## Work item
Without any pictures, print the lines below from the one that has "[9:03.25-9:04.15]" through the one that has "What the speaker", exactly and nothing else.

## Data for processing
+++

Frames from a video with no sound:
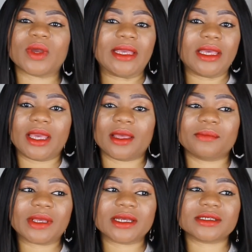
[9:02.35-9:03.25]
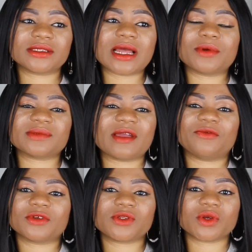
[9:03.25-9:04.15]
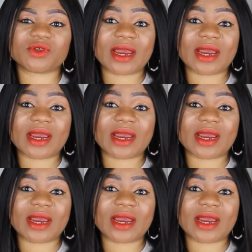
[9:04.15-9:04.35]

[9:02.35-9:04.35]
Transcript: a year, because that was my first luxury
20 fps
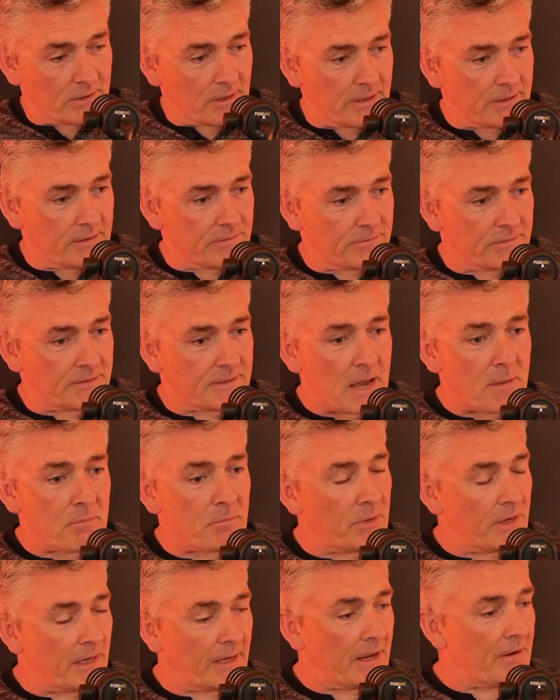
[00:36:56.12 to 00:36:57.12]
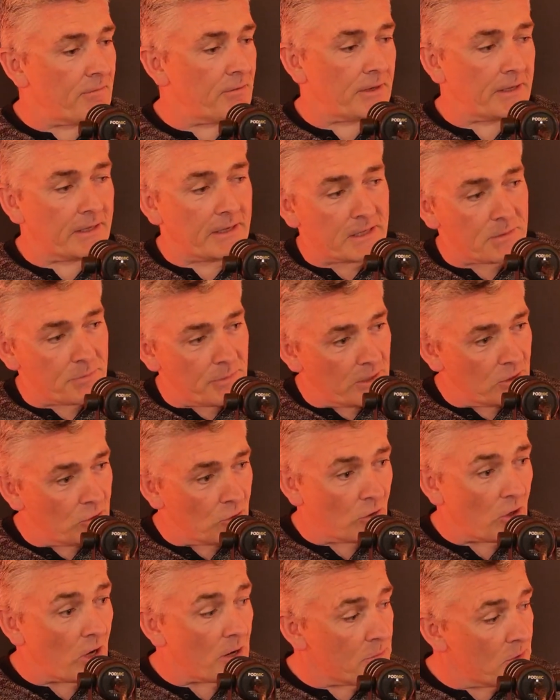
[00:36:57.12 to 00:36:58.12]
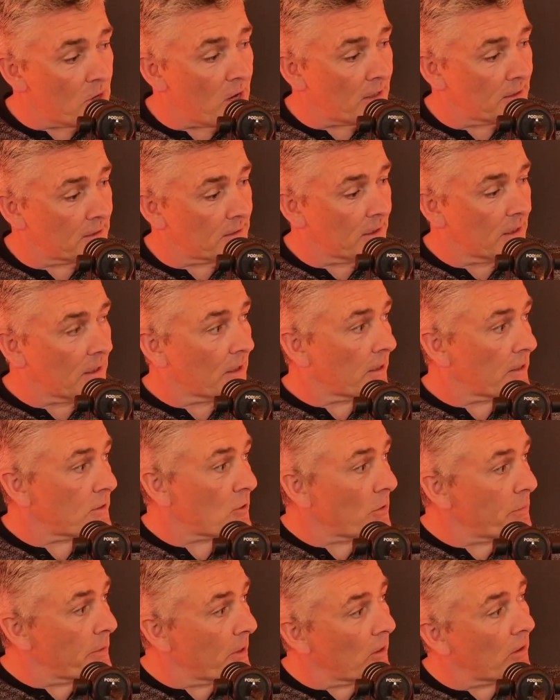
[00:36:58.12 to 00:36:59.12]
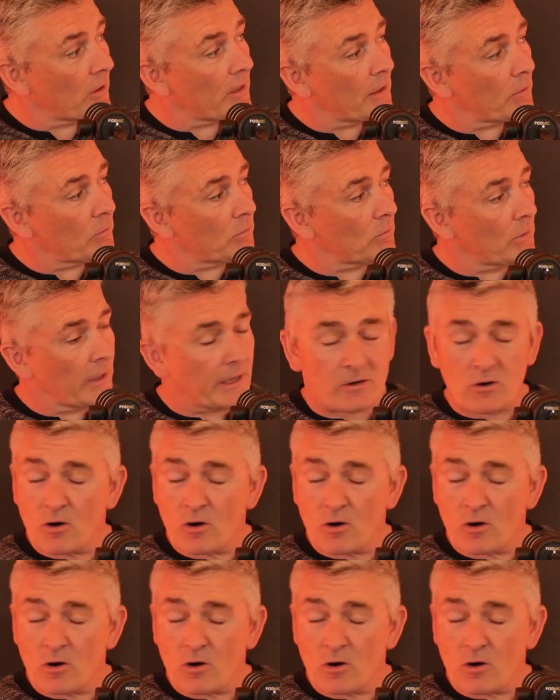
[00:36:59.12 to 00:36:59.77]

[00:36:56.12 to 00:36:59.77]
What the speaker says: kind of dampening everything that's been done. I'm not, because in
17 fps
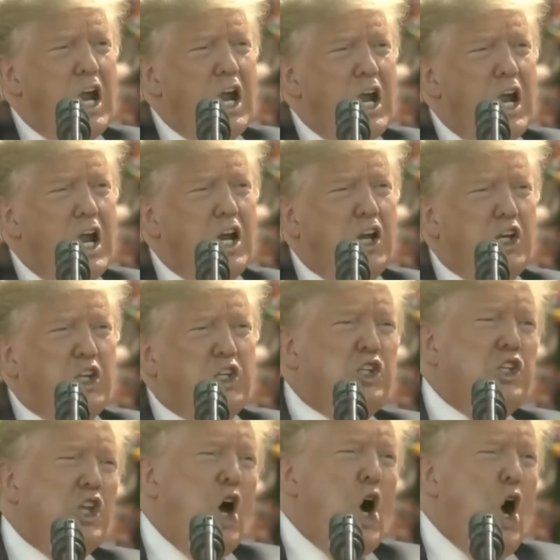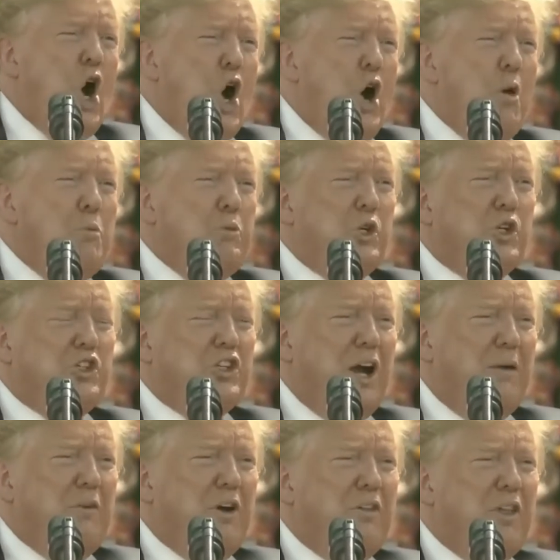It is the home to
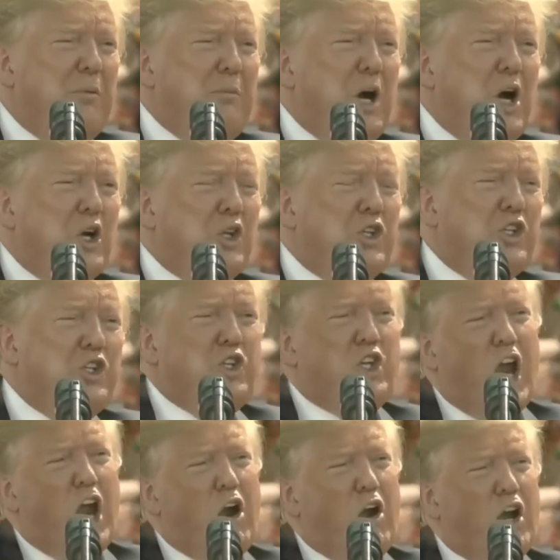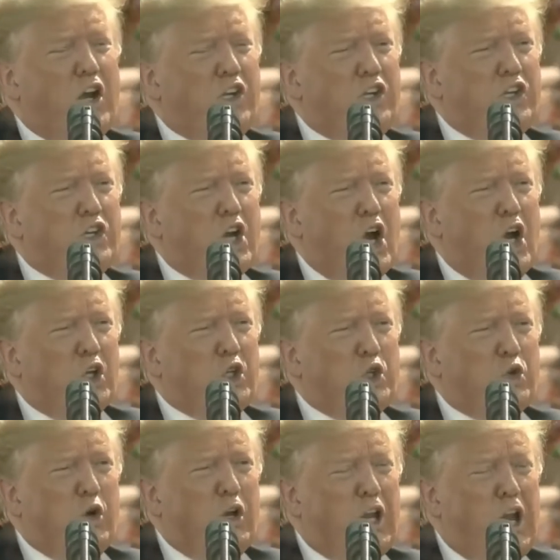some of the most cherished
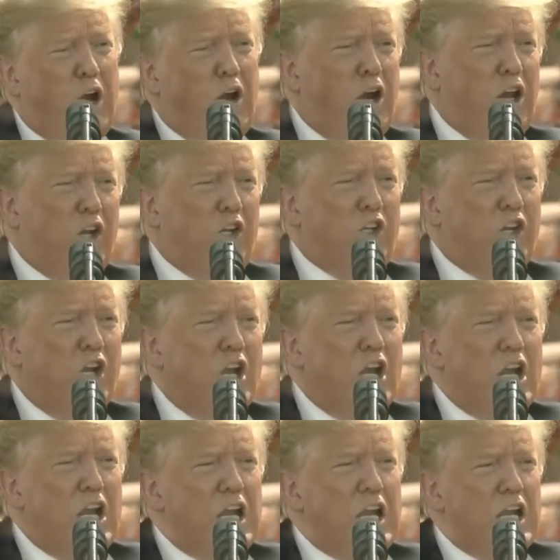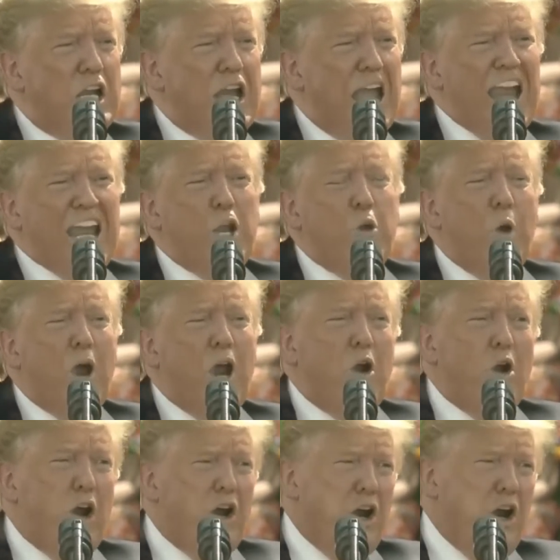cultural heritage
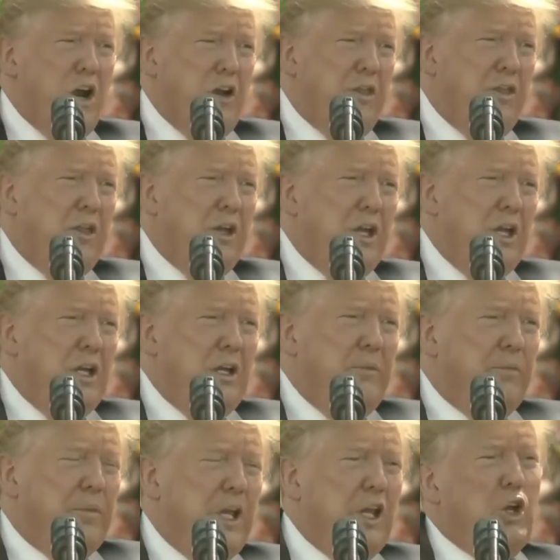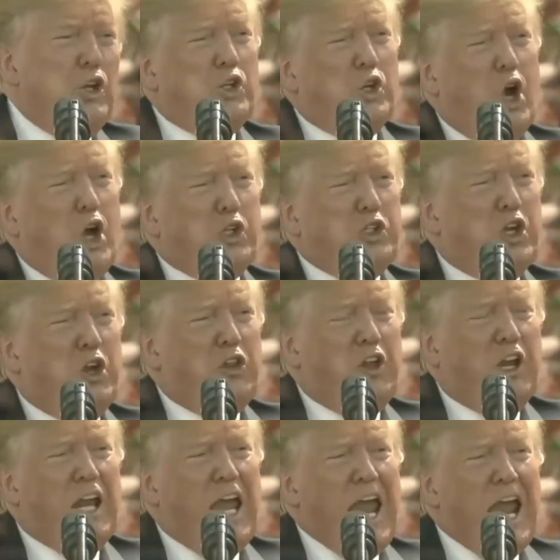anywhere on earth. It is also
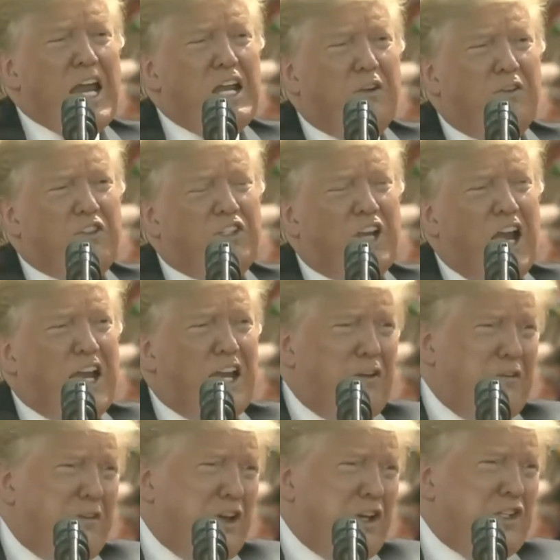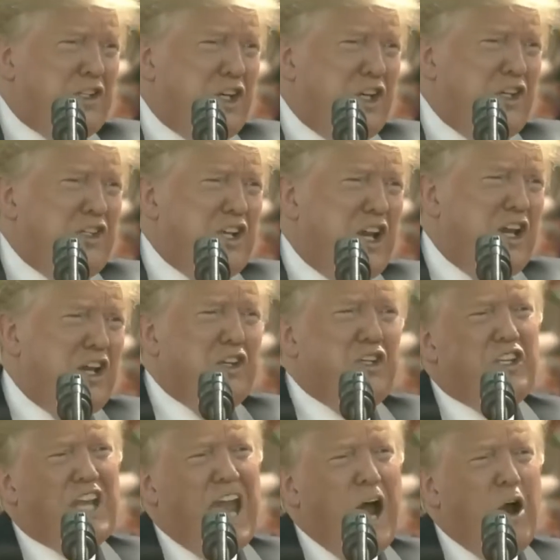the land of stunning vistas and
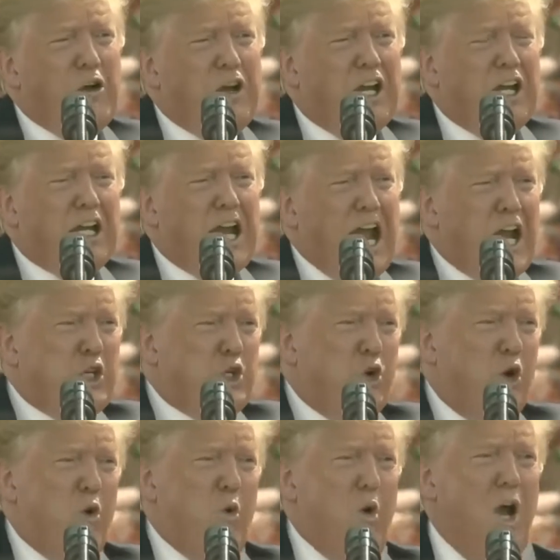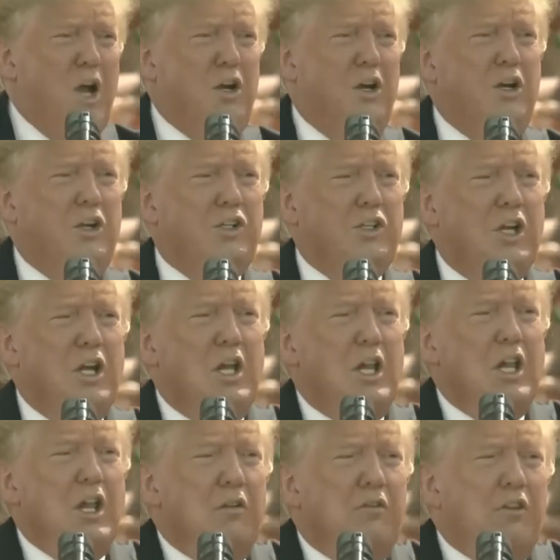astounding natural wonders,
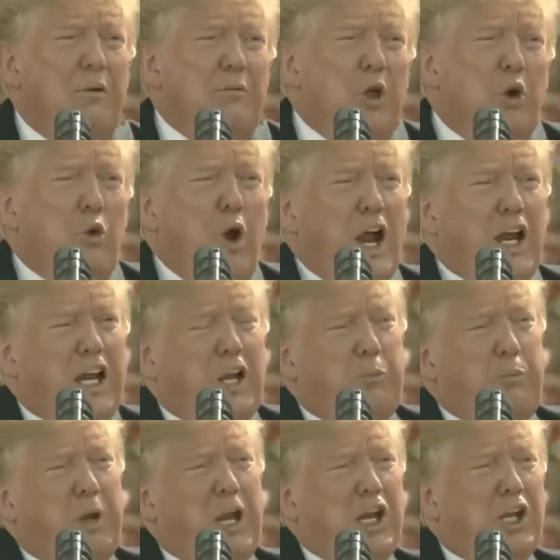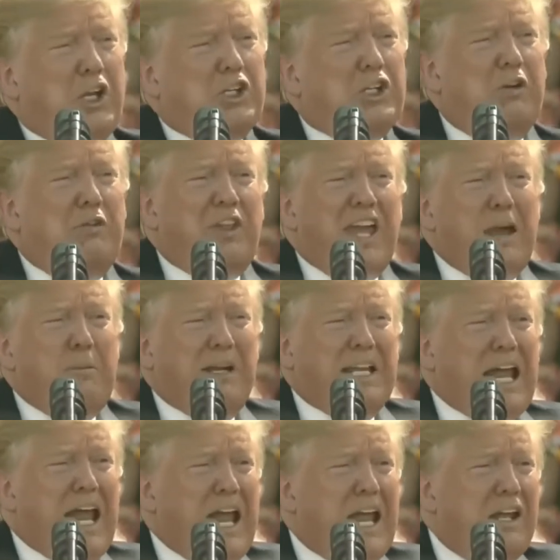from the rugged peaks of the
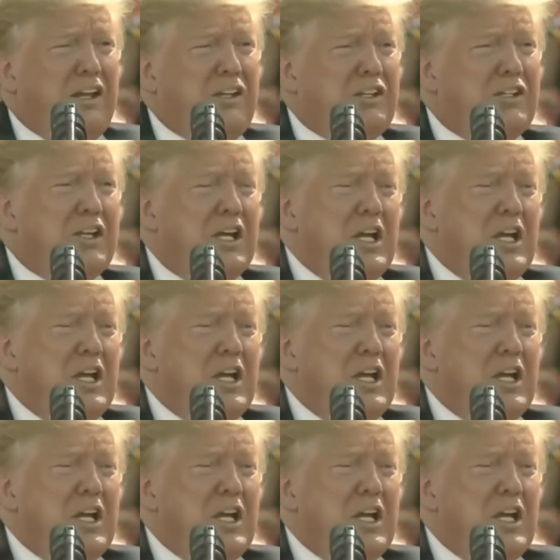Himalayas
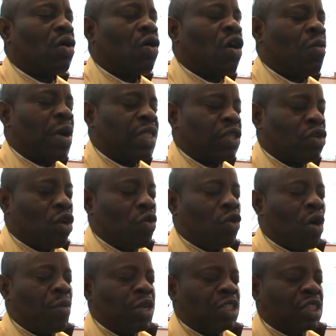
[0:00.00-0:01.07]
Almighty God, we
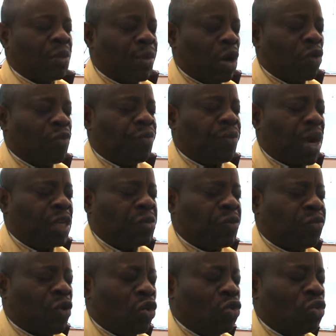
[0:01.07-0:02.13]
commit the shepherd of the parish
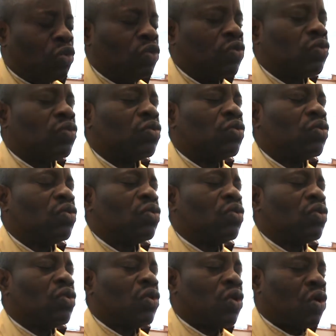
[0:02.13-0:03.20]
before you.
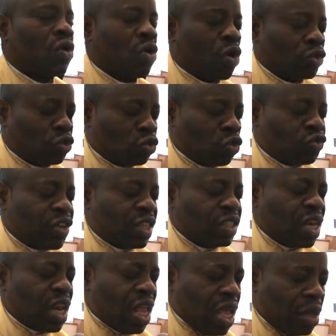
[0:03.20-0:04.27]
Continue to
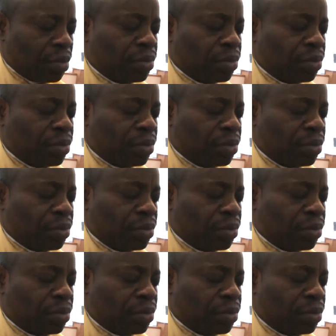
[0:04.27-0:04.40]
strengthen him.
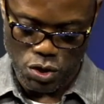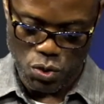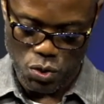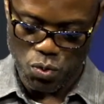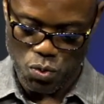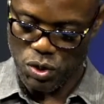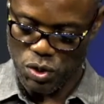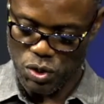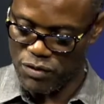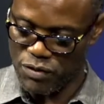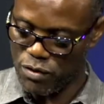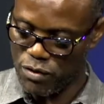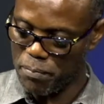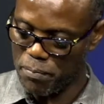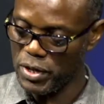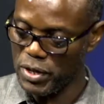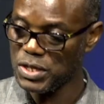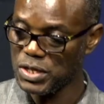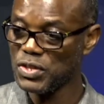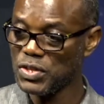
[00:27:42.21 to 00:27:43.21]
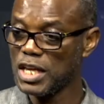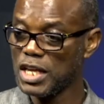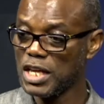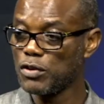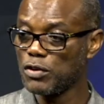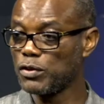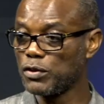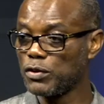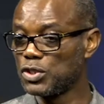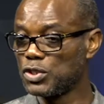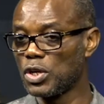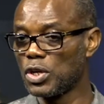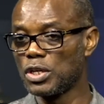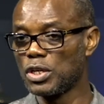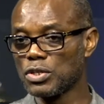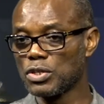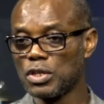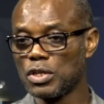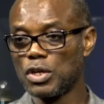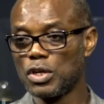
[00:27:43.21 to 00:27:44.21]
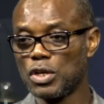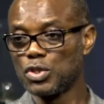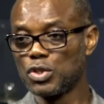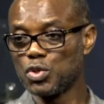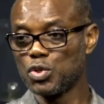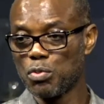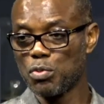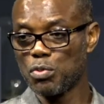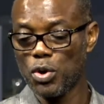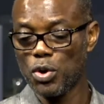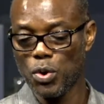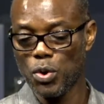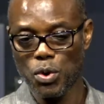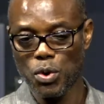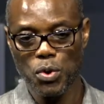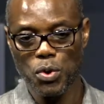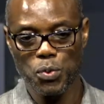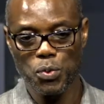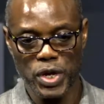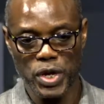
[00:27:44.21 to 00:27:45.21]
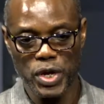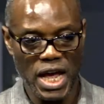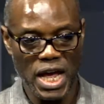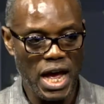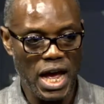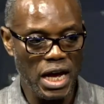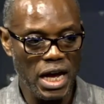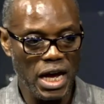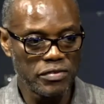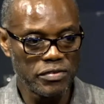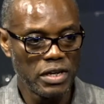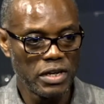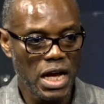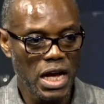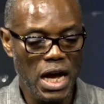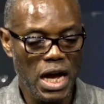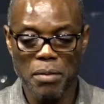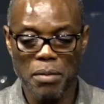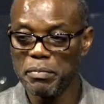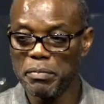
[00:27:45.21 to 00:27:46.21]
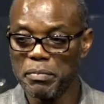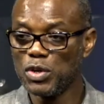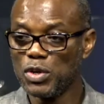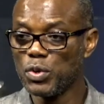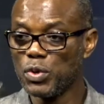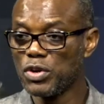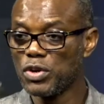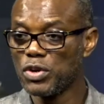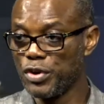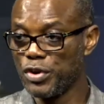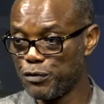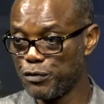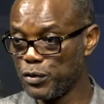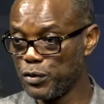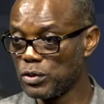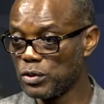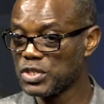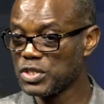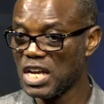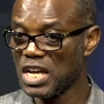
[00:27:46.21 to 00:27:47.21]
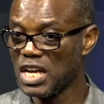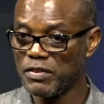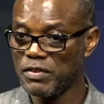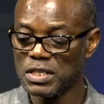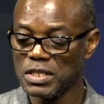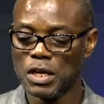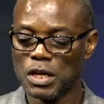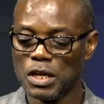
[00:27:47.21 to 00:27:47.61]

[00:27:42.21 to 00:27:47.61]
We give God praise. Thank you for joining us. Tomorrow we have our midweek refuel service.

+++

## Task solution
[9:03.25-9:04.15]
[9:04.15-9:04.35]

[9:02.35-9:04.35]
Transcript: a year, because that was my first luxury
20 fps
[00:36:56.12 to 00:36:57.12]
[00:36:57.12 to 00:36:58.12]
[00:36:58.12 to 00:36:59.12]
[00:36:59.12 to 00:36:59.77]

[00:36:56.12 to 00:36:59.77]
What the speaker says: kind of dampening everything that's been done. I'm not, because in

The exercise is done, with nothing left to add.